PRESTA MPI Bandwidth, Latency and Collective Benchmark v1.4 README File
***********************************************************************


Table of contents
=================

 o Code Description 
 o Benchmark Test Summary
 o Benchmark Test Parameters
 o Benchmark Test Descriptions
 o Building Instructions 
 o Files in this Distribution


Code Description 
=================

This benchmark consists of 3 tests intended to evaluate the
performance of inter-process communication with MPI.  The provided
applications test inter-process communication latency and bandwidth
for standard MPI message passing operations as well as timing for
collective operations.

These benchmarks are written in C with MPI message-passing primitives.


Benchmark Test Summary
======================

This section identifies each included test and defines the measurements
provided by each test.


com : 

This test measures total unidirectional and bidirectional
inter-process bandwidth for pairs of MPI processes, varying both
message size and number of concurrently communicating process pairs.
Intra-SMP or inter-SMP communication, as well as bandwidth out of node
and bisectional bandwidth, can be measured with proper allocation of
the processes.  This benchmark also includes a latency test.


glob :

This test can time several collective MPI operations with various datatypes,
operations, and root configurations.


globalop :

This test, also referred to as the Global-Op benchmark, is provided
for historical reference and times MPI operation loops with and
without a simulated compute phase for MPI_Barrier, MPI_Reduce,
MPI_Bcast, MPI_Allreduce, and MPI_Reduce/MPI_Bcast.



Benchmark Test Parameters
=========================

Operations Per Time Sample :

Timing results are obtained in each of these tests through the use of
the MPI_Wtime function.  To address variation in MPI_Wtime resolution,
all of the tests, with the exception of globalop, allow the
specification of the number of operations to be performed between
MPI_Wtime calls as a command-line argument.  The number of MPI_Wtime
clock ticks per measurement is provided in the output of each test.
This mechanism is provided as a direct means of tuning the test
behavior to the granularity of the MPI_Wtime function.

Note that for the com, laten, and rma tests, each time sample will
include the overhead of performing a Barrier operation by the included
butterfly barrier.  This default behavior is provided as a means of
ensuring concurrent communication during the test.  Use of the '-n'
command-line argument will suppress the use of the barrier.  When
using the default behavior, the effect of the barrier can be minimized
by using larger numbers of operations per sample.


Participating Processes and Allocation : 

For the com test, the allocation of concurrently communicating process
pairs and the number of these pairs can be specified in several ways.
The intent of the test is to measure communication for the following
configurations:

1) Communication within a SMP, increasing the number of concurrently
communicating process pairs.

2) Communication between two SMPs, increasing the number of concurrently
communicating process pairs.

3) Communication between multiple SMPs, increasing the number of SMPs
with concurrently communicating process pairs.  

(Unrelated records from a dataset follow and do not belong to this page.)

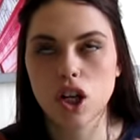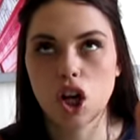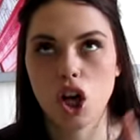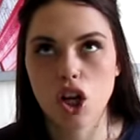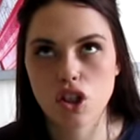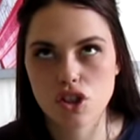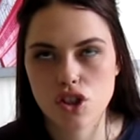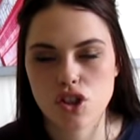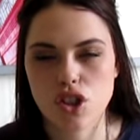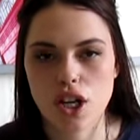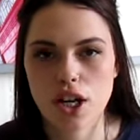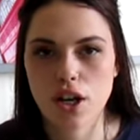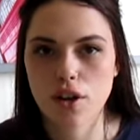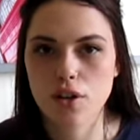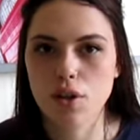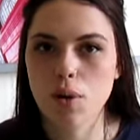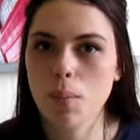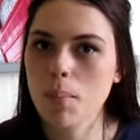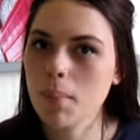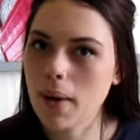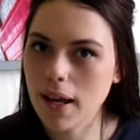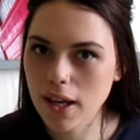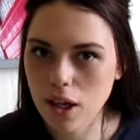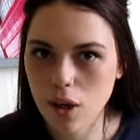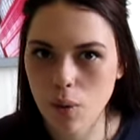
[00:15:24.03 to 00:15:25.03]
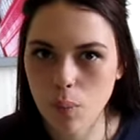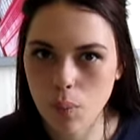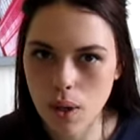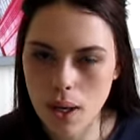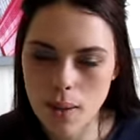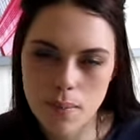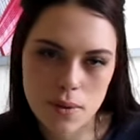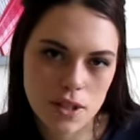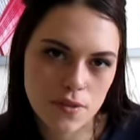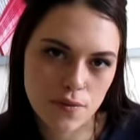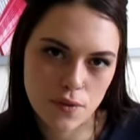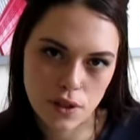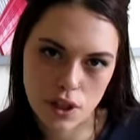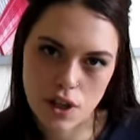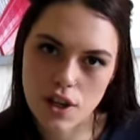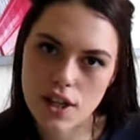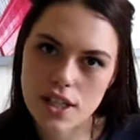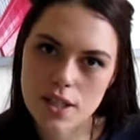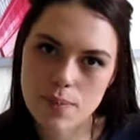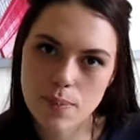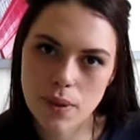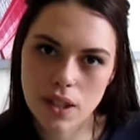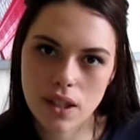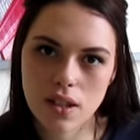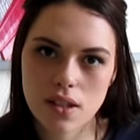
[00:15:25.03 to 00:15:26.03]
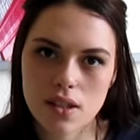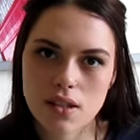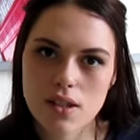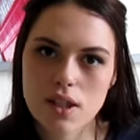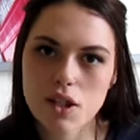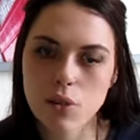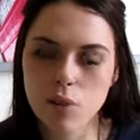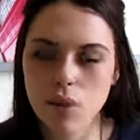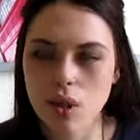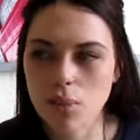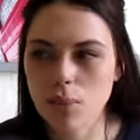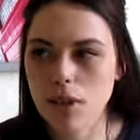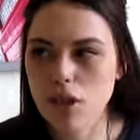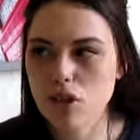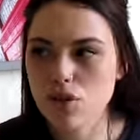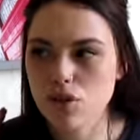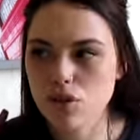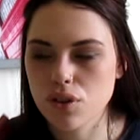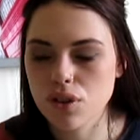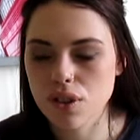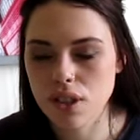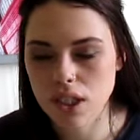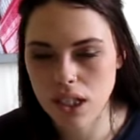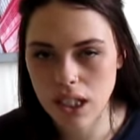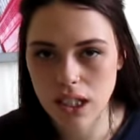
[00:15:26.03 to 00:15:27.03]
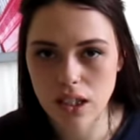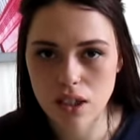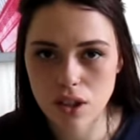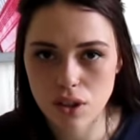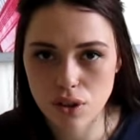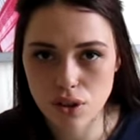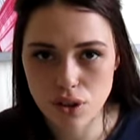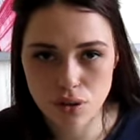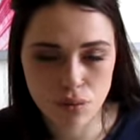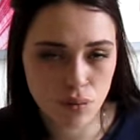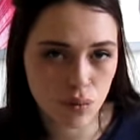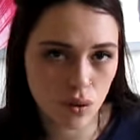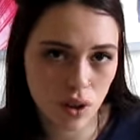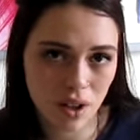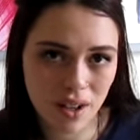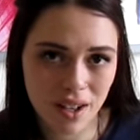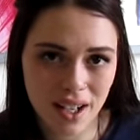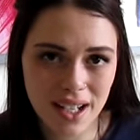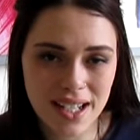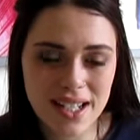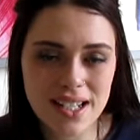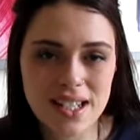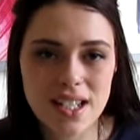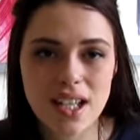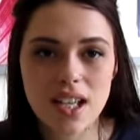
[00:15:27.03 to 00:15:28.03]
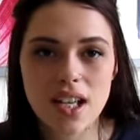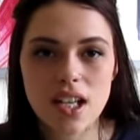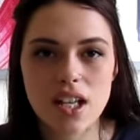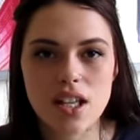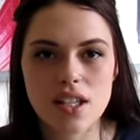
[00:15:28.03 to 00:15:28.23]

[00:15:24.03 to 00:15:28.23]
concentrate on your makeup wipes first, because you want to make sure you get those right,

4) Communication between multiple SMPs, with active processes on each SMP,
increasing the number of communicating processes on each SMP.


Process pair partnering is done by default by selecting 1 process from each
half of the rank ids in MPI_COMM_WORLD.  Pair partners are identified by:

  (MPI_COMM_WORLD Rank ID + Size of MPI_COMM_WORLD/2) % Size of MPI_COMM_WORLD

However, if the number of processes per SMP is provided, the processes
can be paired by nearest off-SMP rank through the use of the '-r'
flag.

The default behavior is to allocate process pairs incrementally based
on rank, beginning with 1 process pair.  For example, an iteration for
4 processes of a 16 process job with 8 processes per SMP would include
the rank pairs (0,8) and (1,9).  Test configuration #3 mentioned above
uses this allocation pattern and begins with 2*processes-per-SMP
active processes.

Since test configuration #4 increases the number of active processes
per SMP, the participating processes must be identified in a cyclic
manner.  Specifying the number of processes per SMP and the '-p c'
option results in cyclic allocation of the active processes. For
example, an iteration for 8 processes of a 32 process job with 8
processes per SMP would include rank pairs (0,16), (8,24), (1,17), and
(9,25).  Test configuration #4 starts with the number of communicating
processes equal to the number of SMPs and increases the process count
by the number of SMPs each iteration.

The provided manage_targets.py script can generate alternative process
pairing source files which can be used with the pair source file
directory command-line option (-s).  The benchmark will iterate through
each file found in the provided directory.

The process counts can also be specified in a source
file with the '-f' option.  Each count must be on a separate line.


Message Sizes :

The com and glob tests uses messages either from a source file or
based on the command-line arguments message size start, message size
stop and message size factor.  Please see the file message.sizes for
an example of the proper manner to specify message sizes and operation
iterations per measurement.  The start and stop command line arguments
are specified in bytes.  The message size factor is the value by which
the current message size is multiplied to derive the message size for
the next iteration.


Benchmark Test Descriptions 
===========================

com :

The "com" test is intended to illustrate at what point the
interconnect between communicating MPI processes becomes saturated for
both unidirectional and bidirectional communication.

As indicated above, com iterates over a range of message sizes for
each set of communicating process pairs.  The entire size/pair
iteration is performed initially for unidirectional and then
bidirectional communication.  The bandwidth and average operation time
are calculated based on the longest time sample of any of the
participating processes.

Intra- and inter-SMP performance can be evaluated based on process allocation.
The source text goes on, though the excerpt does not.